第百七十四章 古酒騒動~第二幕~ 2.元凶たちの困惑(その2)
沈没船のサルベージというのは運次第である。古酒ばかりを狙ってサルベージするような器用な真似ができない事ぐらい気が付く筈だが……器用な真似ができると思われているのだろうか?
『いえ……恐らくは古酒の衝撃が大き過ぎたせいだと思いますが』
ふむ、とクロウは考える。現在古酒以外のサルベージ品がだぶついている状態だ。これを連絡会議に押し付ける事ができれば……
『そっち方面には、酒以上に伝手がありません。セルマインも宝飾品関係は取り扱っていませんし』
「仮に伝手があっても、今以上の混乱を連絡会議に押し付ける事になるな。駄目か」
『申し訳ありません』
「いや、俺が虫の良い事を考えたのが悪い。気にするな。ホルベック卿からの要請についてだが……古酒の数自体が残り少ないと答える事で納得してもらおう」
『畏まりました』
難破船からの回収品については、やはり当初の案どおり、ダンジョンのドロップ品にする方向で考えるべきだろう。……そう言えば、テオドラム兵が金塊を熱心に探していた。贋金騒ぎで手持ちの金が減ったためだろうが、あいつらを上手く使えないか?
宝箱という定番の手段も検討したクロウであったが、そんな事をしたら折角の労働力がダンジョン探索に廻ってしまう危険性に気が付いた。掘っている先にさり気無く金貨辺りを埋めておくくらいが関の山だろう。しかし、それだけでは焼け石に水だ。やはり新たなダンジョン「間の幻郷」のドロップ品にするのが一番のようだ。
(他のダンジョンはどういう風にしているのか、知るべきだろうか?)
・・・・・・・・
「サルベージの噂が無い? どういうこってす?」
イラストリア王城の一室で不審そうな声を上げたのはご存知ローバー将軍であり、
「言葉どおりの意味じゃ。内務を与るルボワ卿が、例のセルキアの贋金騒ぎを調べさせに何人かの部下を派遣したそうじゃが、少なくともアムルファンではそのような噂は出回っておらぬらしい」
その問いに答えたのは将軍の又従兄にして王国宰相のカーライル卿であった。場所は王城の一室、いつもの四人組の会合の場面である。

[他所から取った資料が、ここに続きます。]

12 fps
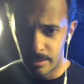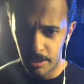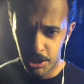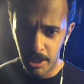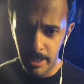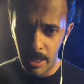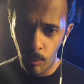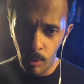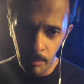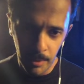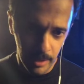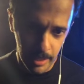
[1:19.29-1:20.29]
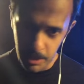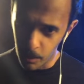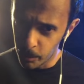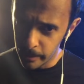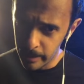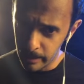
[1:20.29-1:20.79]
شيء اول مره
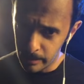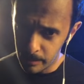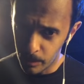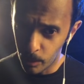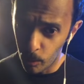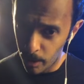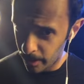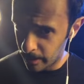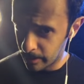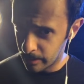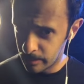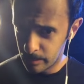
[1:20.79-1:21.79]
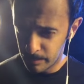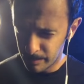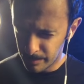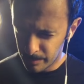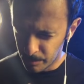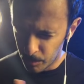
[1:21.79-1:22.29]
اسويه وها
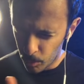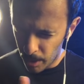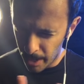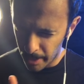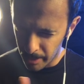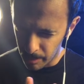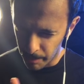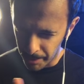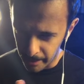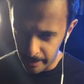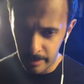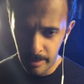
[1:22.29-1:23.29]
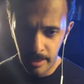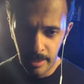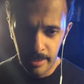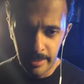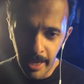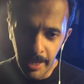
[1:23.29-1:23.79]
مو اخر مره
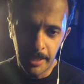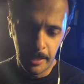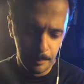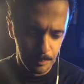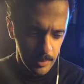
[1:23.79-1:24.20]
يعني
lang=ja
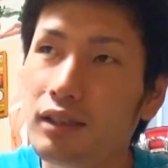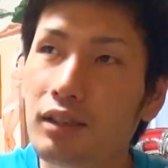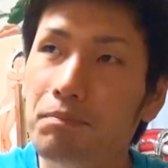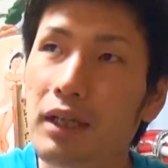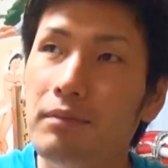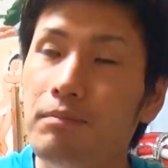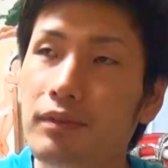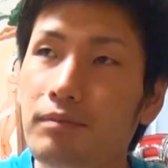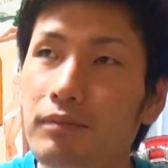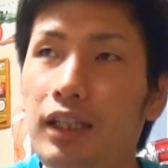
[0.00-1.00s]
1遍、
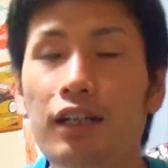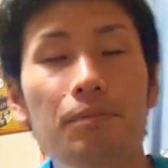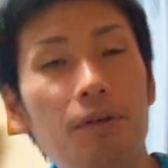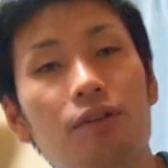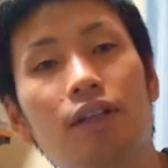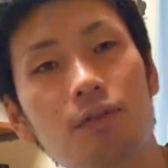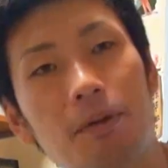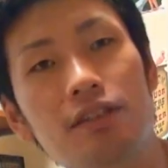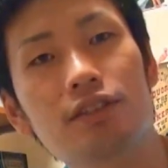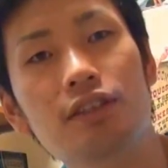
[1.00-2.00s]
3日に1遍とかの
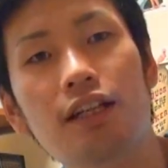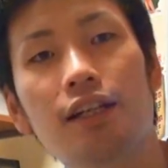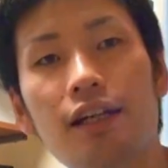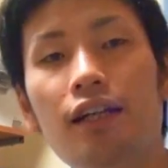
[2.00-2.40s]
ペースぐらいで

「沈没船のサルベージなんて大仕事をやらかせば、普通は噂の一つぐらい立ちそうなもんでしょうが」
「その噂が無いというのだから、普通のサルベージではなかったという事なのであろう」
将軍のぼやきに対して、こちらも疲れたように答えたのは国王であった。
「益々Ⅹの仕業臭くなりましたな」
「ノンヒュームたちが魔術か何かで引き上げ、そのまま自分たちで処理した可能性もありますけどね」
冷静なウォーレン卿の突っ込みが入る。
「サルベージ自体は沖合……と言うか、陸地を離れた海域でなされているのでしょうが、沈没しているとは言っても交易船の航路上ではある筈です。今でもそれなりに船の通行はあると考えていいでしょう」
「それが目撃されてねぇって事は……」
「サルベージ自体は人目を避けて行なったのでしょう。ただ……」
「それにしちゃ、サルベージを行なった事を隠していねぇのが妙だわな」
「考えられるとすれば……」
「「「――考えられるとすれば?」」」
思わず三人の声が揃う。
「……古酒以外の別のものが目当てでサルベージを行ない、その目当てのものについては秘匿しておきたかった場合。そして、その何かを既に入手した場合でしょうか」
「既に入手?」
「まだ入手していないのなら、殊更にサルベージの事を喧伝するとは思えませんから」
「……今現在、サルベージの事を大っぴらに触れ回ってるって事ぁ……」
「件の何かは既に入手済みで、それをサルベージによって得た事を暗に報せたいという事でしょうか……あくまで推測、いえ、憶測ですが」
クロウが考え無しに放出した古酒は、妙なところに妙な波紋を広げつつあった。